Assignment: Word for word, copy all the data and drop the pictures.

Provided information:
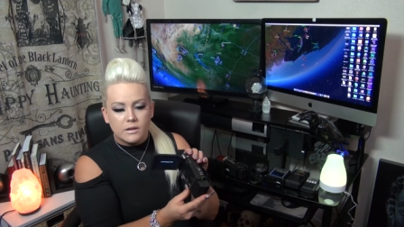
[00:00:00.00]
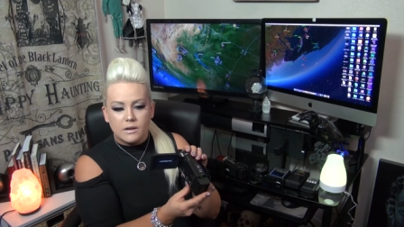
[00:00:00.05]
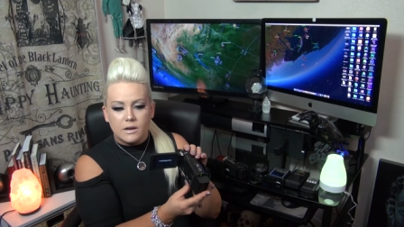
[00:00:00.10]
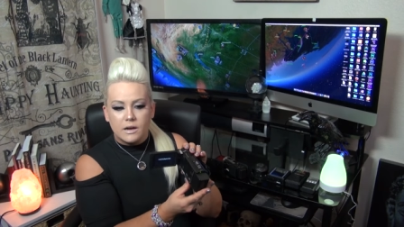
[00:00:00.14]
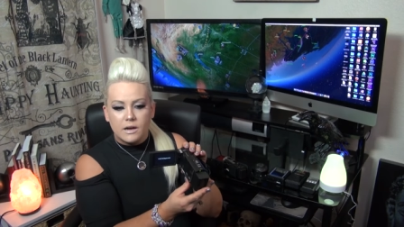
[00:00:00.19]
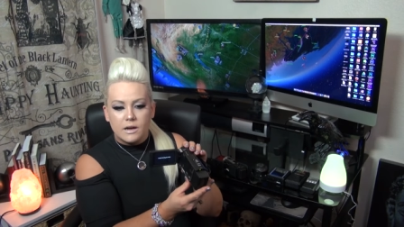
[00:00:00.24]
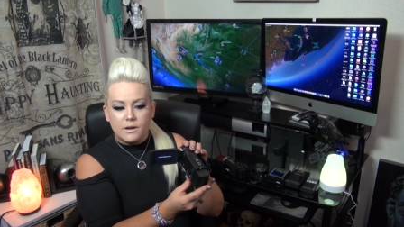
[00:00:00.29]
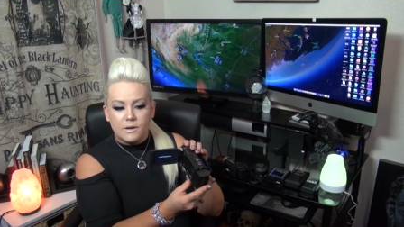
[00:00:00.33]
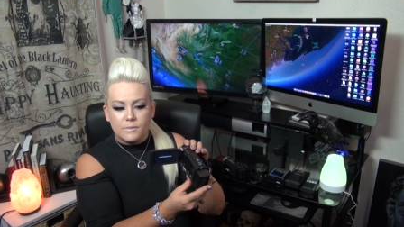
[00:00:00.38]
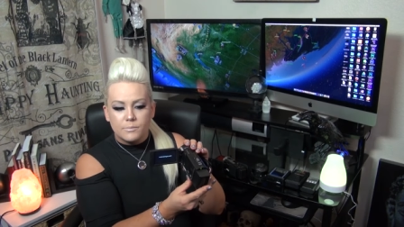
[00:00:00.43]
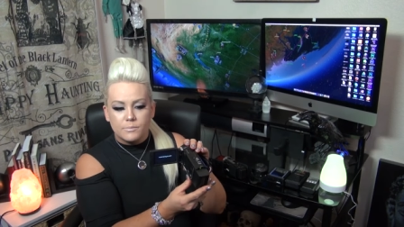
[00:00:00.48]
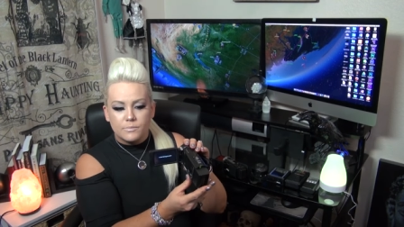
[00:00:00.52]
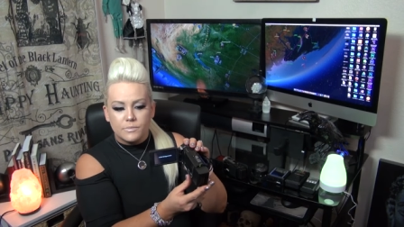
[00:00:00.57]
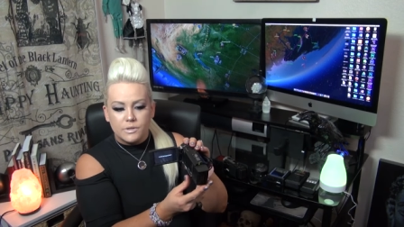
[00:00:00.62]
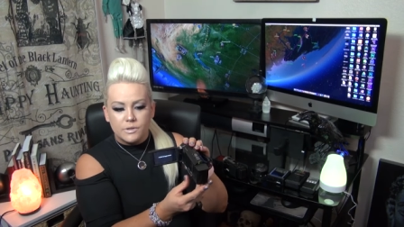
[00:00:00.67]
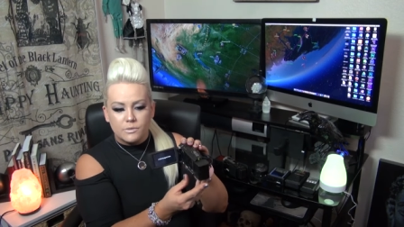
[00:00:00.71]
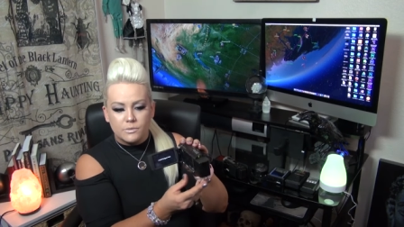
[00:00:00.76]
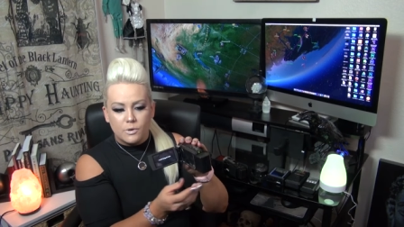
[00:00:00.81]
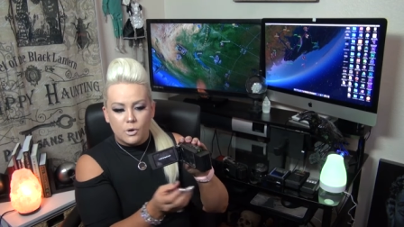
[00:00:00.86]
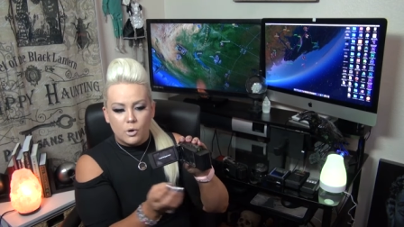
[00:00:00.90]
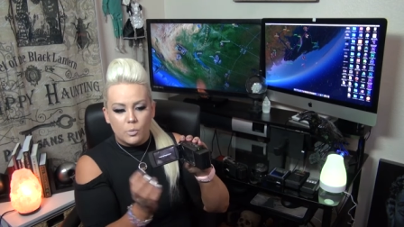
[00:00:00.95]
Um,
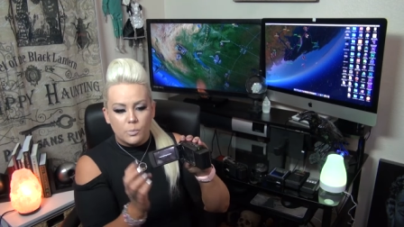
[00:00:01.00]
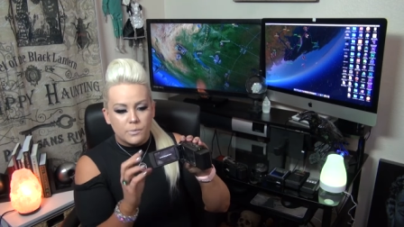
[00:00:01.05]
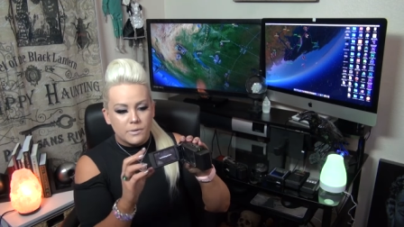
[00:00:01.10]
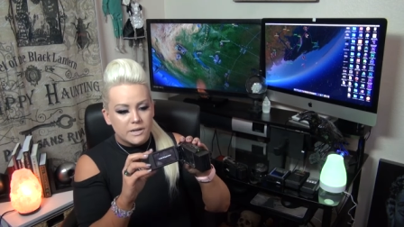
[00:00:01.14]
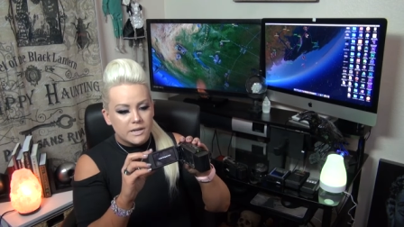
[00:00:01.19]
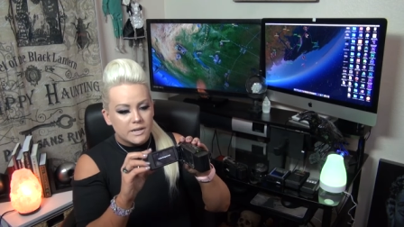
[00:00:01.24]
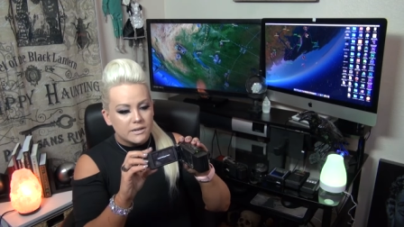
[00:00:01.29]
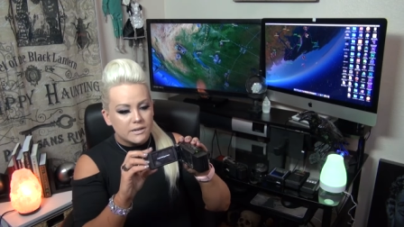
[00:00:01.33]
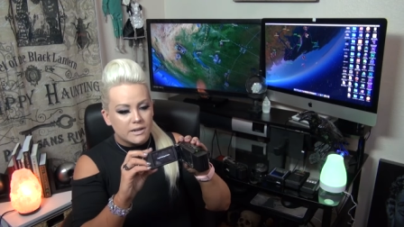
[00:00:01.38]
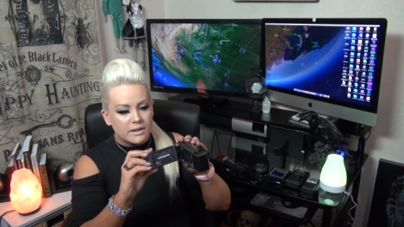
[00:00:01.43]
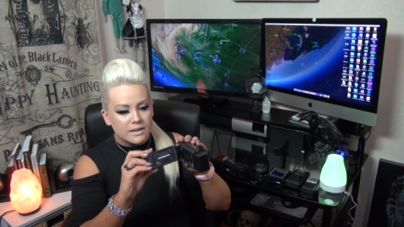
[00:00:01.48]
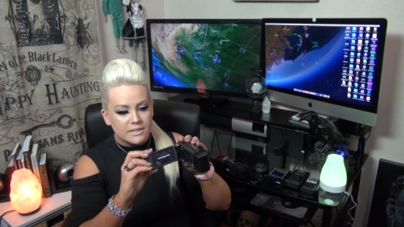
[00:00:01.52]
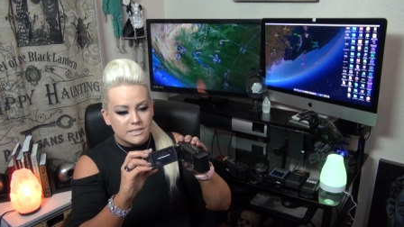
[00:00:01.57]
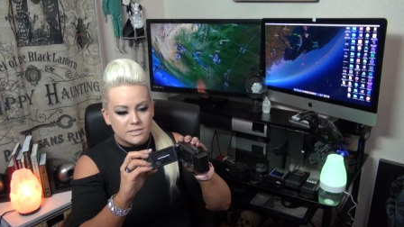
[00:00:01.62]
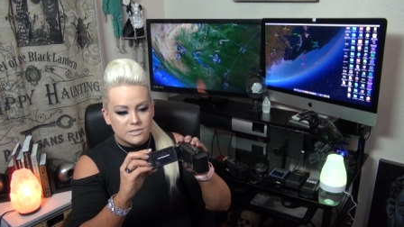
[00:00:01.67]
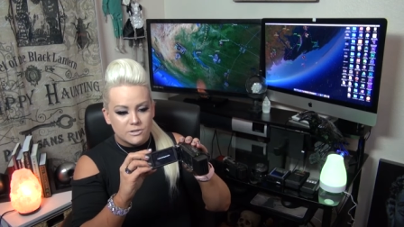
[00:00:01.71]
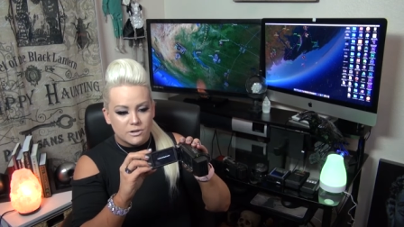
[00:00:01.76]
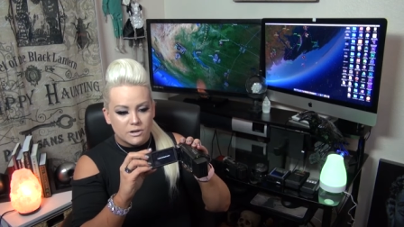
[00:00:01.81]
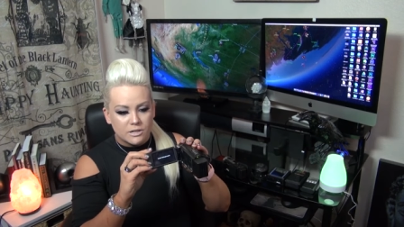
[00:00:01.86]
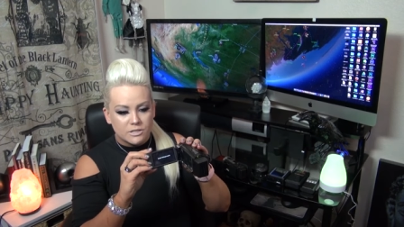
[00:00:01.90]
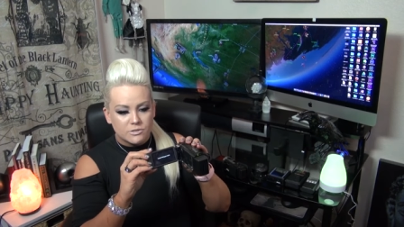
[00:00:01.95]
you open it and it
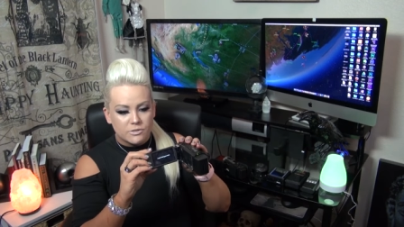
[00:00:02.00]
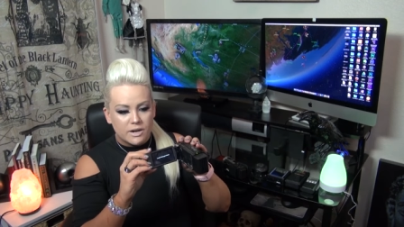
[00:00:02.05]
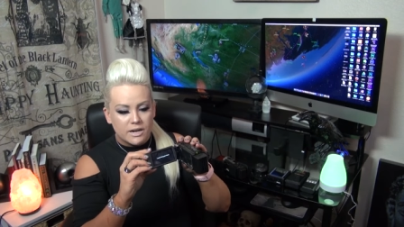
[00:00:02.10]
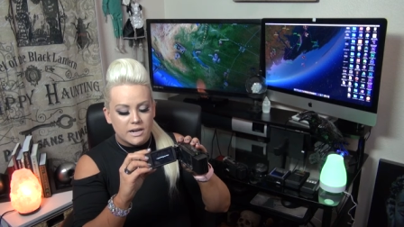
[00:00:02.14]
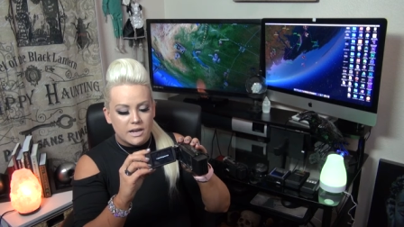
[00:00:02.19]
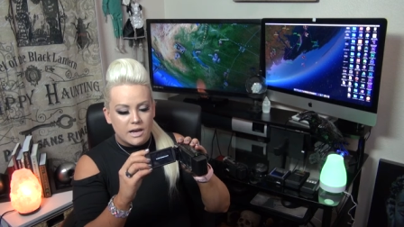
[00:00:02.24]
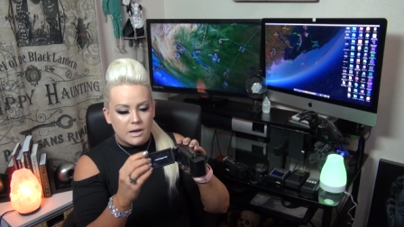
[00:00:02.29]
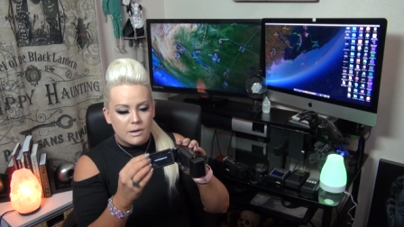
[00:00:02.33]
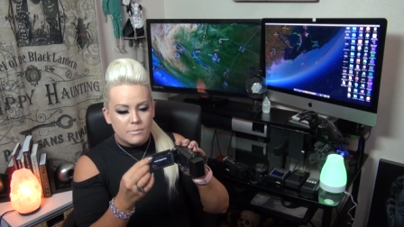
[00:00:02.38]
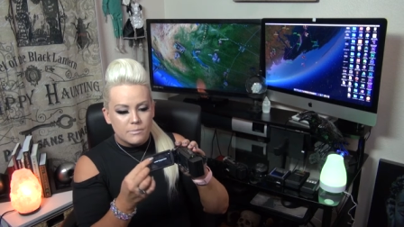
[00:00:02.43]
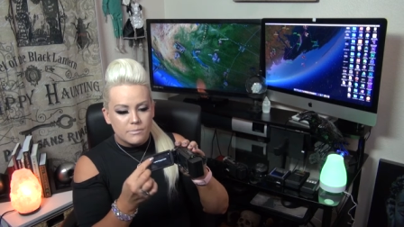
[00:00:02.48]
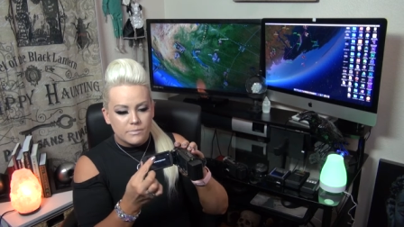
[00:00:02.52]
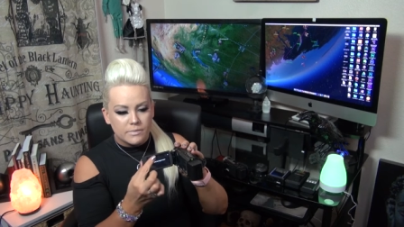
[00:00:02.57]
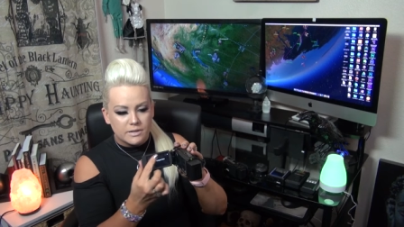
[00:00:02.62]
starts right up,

Task result:
[00:00:00.00]
[00:00:00.05]
[00:00:00.10]
[00:00:00.14]
[00:00:00.19]
[00:00:00.24]
[00:00:00.29]
[00:00:00.33]
[00:00:00.38]
[00:00:00.43]
[00:00:00.48]
[00:00:00.52]
[00:00:00.57]
[00:00:00.62]
[00:00:00.67]
[00:00:00.71]
[00:00:00.76]
[00:00:00.81]
[00:00:00.86]
[00:00:00.90]
[00:00:00.95]
Um,
[00:00:01.00]
[00:00:01.05]
[00:00:01.10]
[00:00:01.14]
[00:00:01.19]
[00:00:01.24]
[00:00:01.29]
[00:00:01.33]
[00:00:01.38]
[00:00:01.43]
[00:00:01.48]
[00:00:01.52]
[00:00:01.57]
[00:00:01.62]
[00:00:01.67]
[00:00:01.71]
[00:00:01.76]
[00:00:01.81]
[00:00:01.86]
[00:00:01.90]
[00:00:01.95]
you open it and it
[00:00:02.00]
[00:00:02.05]
[00:00:02.10]
[00:00:02.14]
[00:00:02.19]
[00:00:02.24]
[00:00:02.29]
[00:00:02.33]
[00:00:02.38]
[00:00:02.43]
[00:00:02.48]
[00:00:02.52]
[00:00:02.57]
[00:00:02.62]
starts right up,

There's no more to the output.